La publicité, dite traditionnelle, comme « événement devenait public par une mise en scène devant un ensemble d'individus physiquement présents durant son déroulement » se distingue de la publicité médiatisée, issue du développement et de l’accroissement de l’accessibilité aux médias, qui engage à une révision de l’occupation de l’espace par les individus (Thompson, 2000 : 195). Cette nouvelle forme de publicité permet l’enregistrement et la diffusion d’un message auprès de personnes qui ne sont pas physiquement présentes au moment de son déroulement. Cette simple distinction permet de renforcer l’approche d’une

forme de visibilité qui n’est pas nécessairement liée à la coprésence. Toutefois, ces formes de publicité, traditionnelle ou médiatisée, peuvent tout à fait coexister ensemble, bien que la seconde commence dorénavant à prendre le pas sur la première.

1.8.3. La visibilité et l’accountability

Nous terminerons cette mise en relation du concept de visibilité avec d’autres notions en le rapprochant du terme d’accountability, développé par Harold Garfinkel. Ce dernier, s’inscrivant dans le courant de l’ethnométhodologie, conçoit le caractère « accountable » des choses comme « observable et rapportable, c’est-à-dire à la disposition des membres à travers

ces pratiques situées que sont voir et dire »
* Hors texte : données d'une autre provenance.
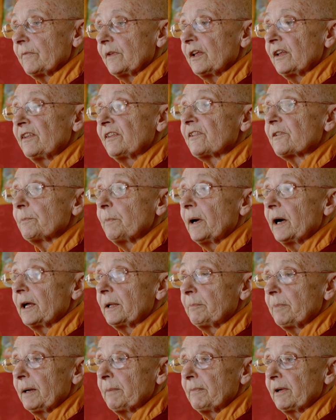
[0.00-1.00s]

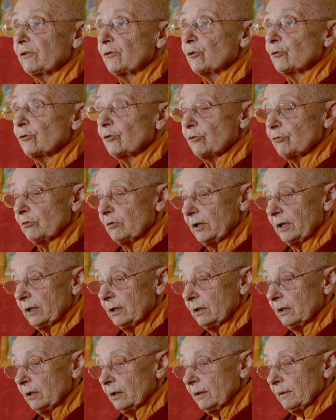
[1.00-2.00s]
inspired by
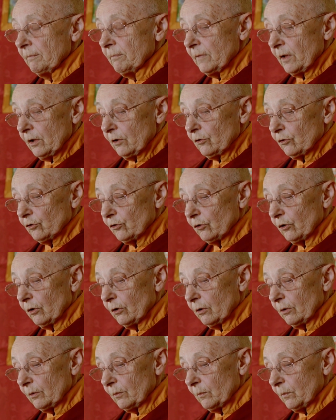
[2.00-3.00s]
Manjushri.
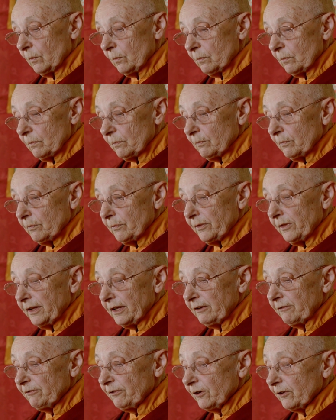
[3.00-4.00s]
So
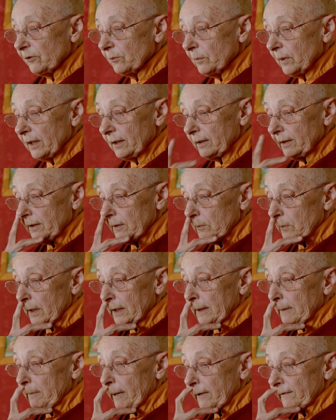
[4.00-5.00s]
the first one, the
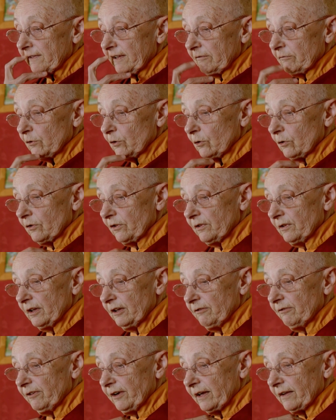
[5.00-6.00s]
one about 7 causes
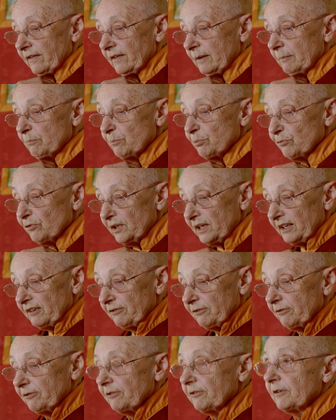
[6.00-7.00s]
and effects, in
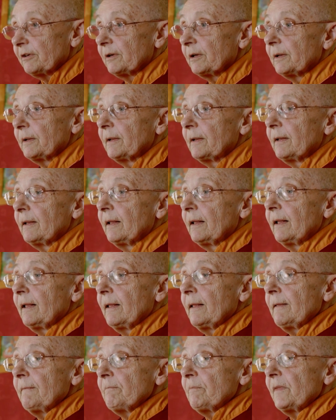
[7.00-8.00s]
brief,
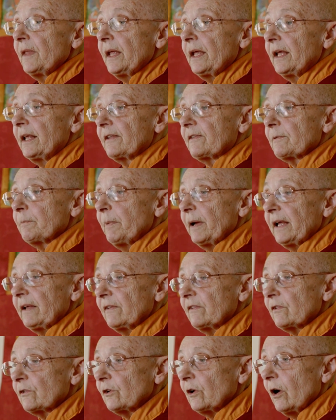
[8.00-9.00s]
it's basedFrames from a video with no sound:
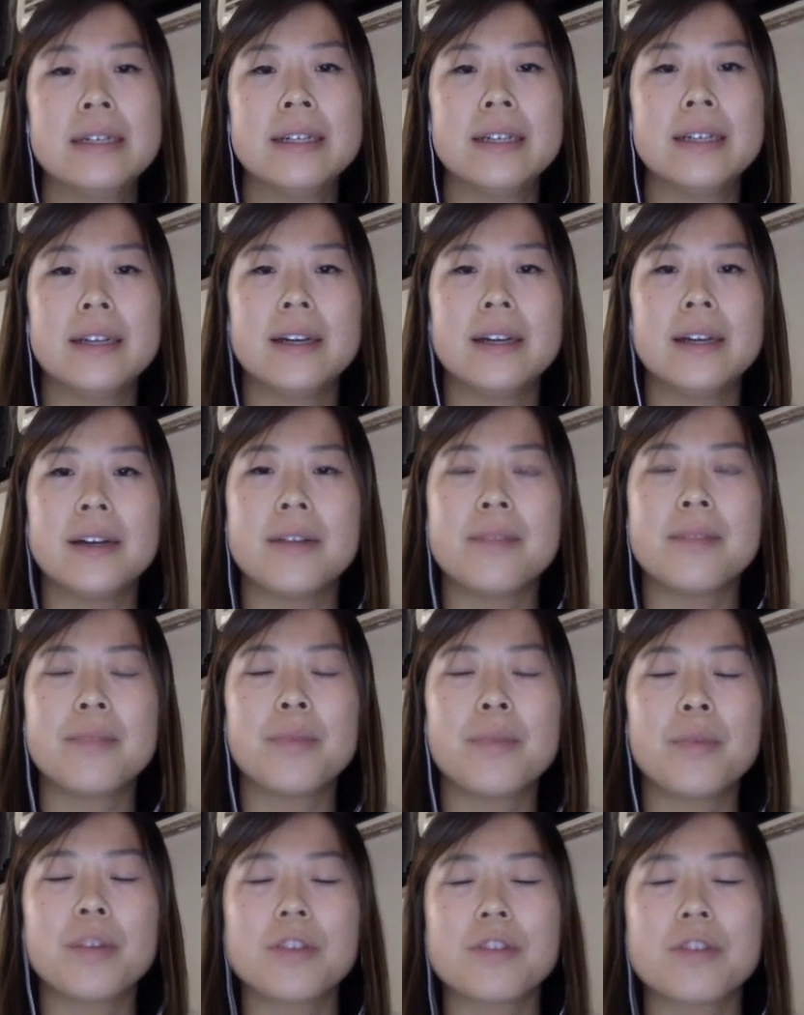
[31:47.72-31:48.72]

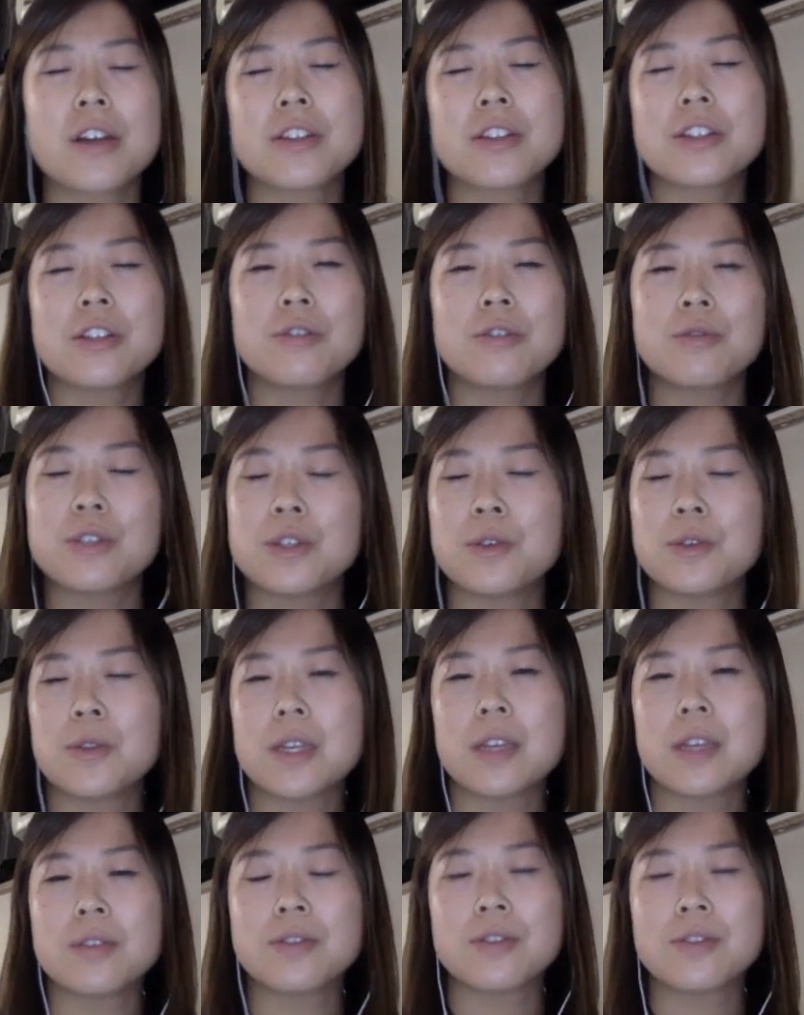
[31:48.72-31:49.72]
What draws you to
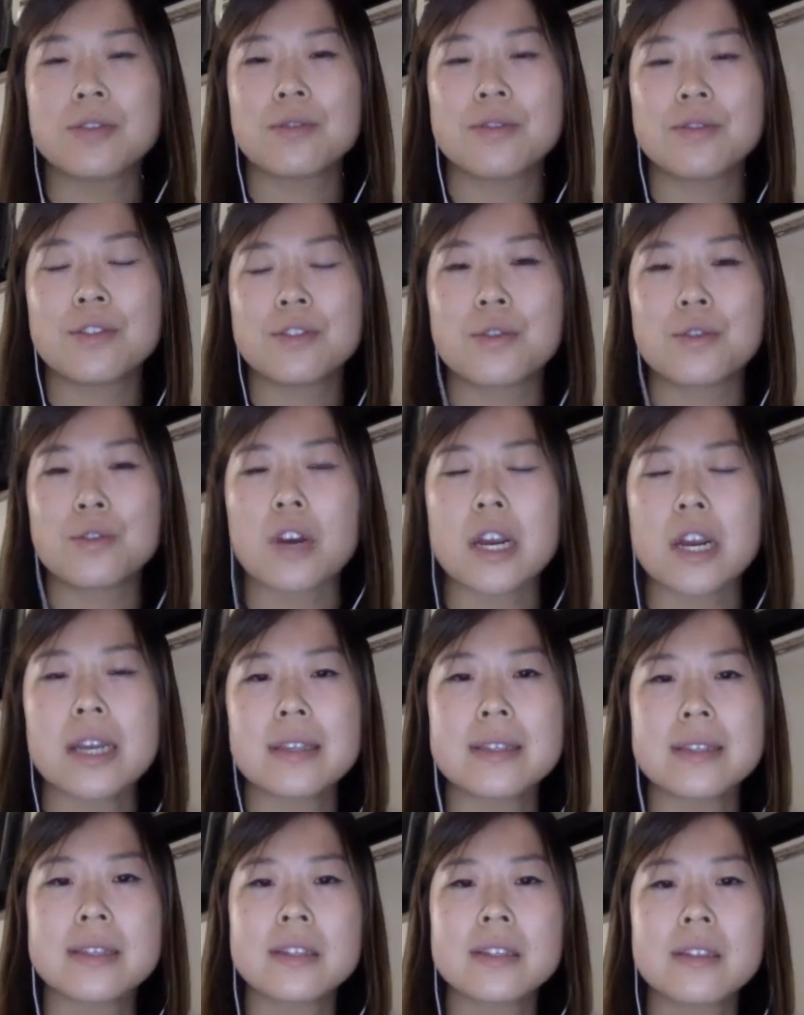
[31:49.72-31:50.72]
these
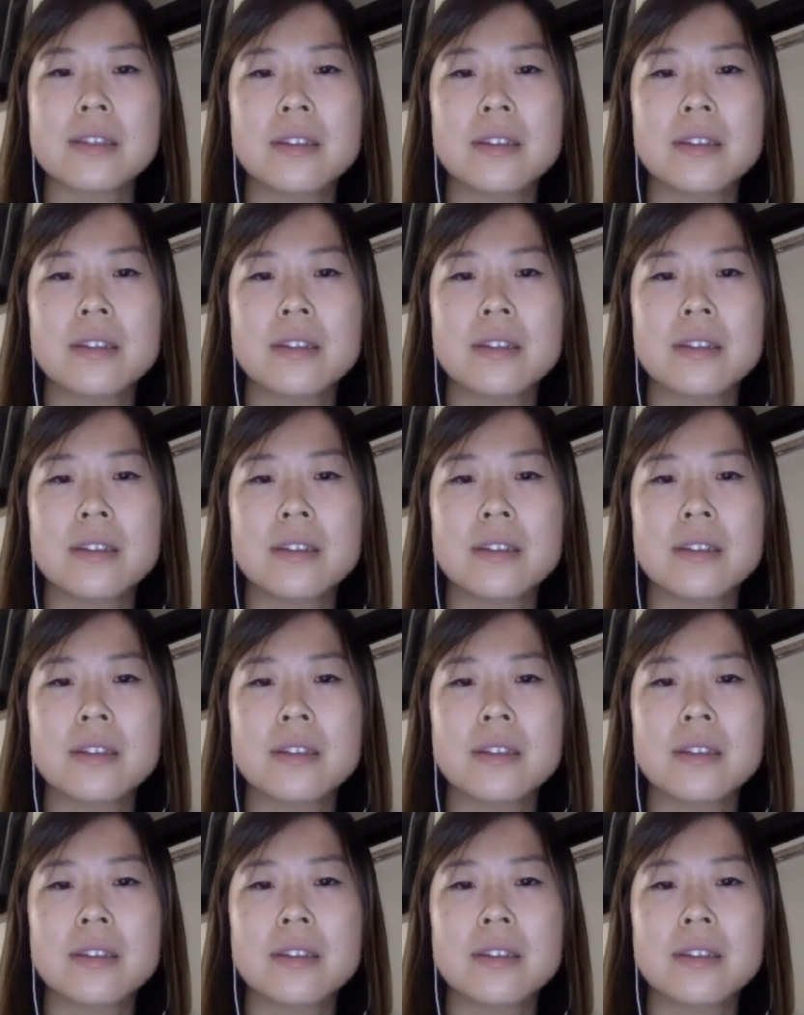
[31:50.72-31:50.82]
stories?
(Garfinkel, 1984 : 1, trad. : Esther Gonzalez-Martinez). Par là, il cherche à montrer la manière dont les individus sont à même de voir, tout du moins reconnaître, leur(s) interlocuteur(s). Ce serait en fonction de l’agencement des d’interactions avec autrui que les individus construisent leurs actions, qu’elles correspondent à des opérations pratiques ou à des énoncés. Les travaux de Garfinkel renforcent l’idée que la visibilité participe à la construction du social. En ayant du sens pour autrui par une mise en visibilité, l’action individuelle est tout ce qui est de plus observable à travers l’œil des sciences sociales. Mais l’accountability, si l’on devait trouver un équivalent dans la langue française, se rapprocherait davantage du terme de « responsabilité » que de celui de « visibilité ». La visibilité serait un des mécanismes qui participerait à l’accountability mais ne pourrait en aucuns cas être assimilé à ce dernier. L’inexistence de mot français pour ce concept est une des raisons qui nous pousse à croire que le concept d’accountability ne nous satisfait pas.

Nous arrivons à la conclusion que le terme de visibilité ne peut s’assimiler à ceux de reconnaissance, de publicité et encore moins à celui d’accountability. Nous ferons donc, par la suite, usage du terme de visibilité comme concept clé autour duquel s’articuleront notre réflexion et notre analyse. Nous ne mobiliserons plus le concept d’accountability à l’inverse de ceux de reconnaissance et d’espace public.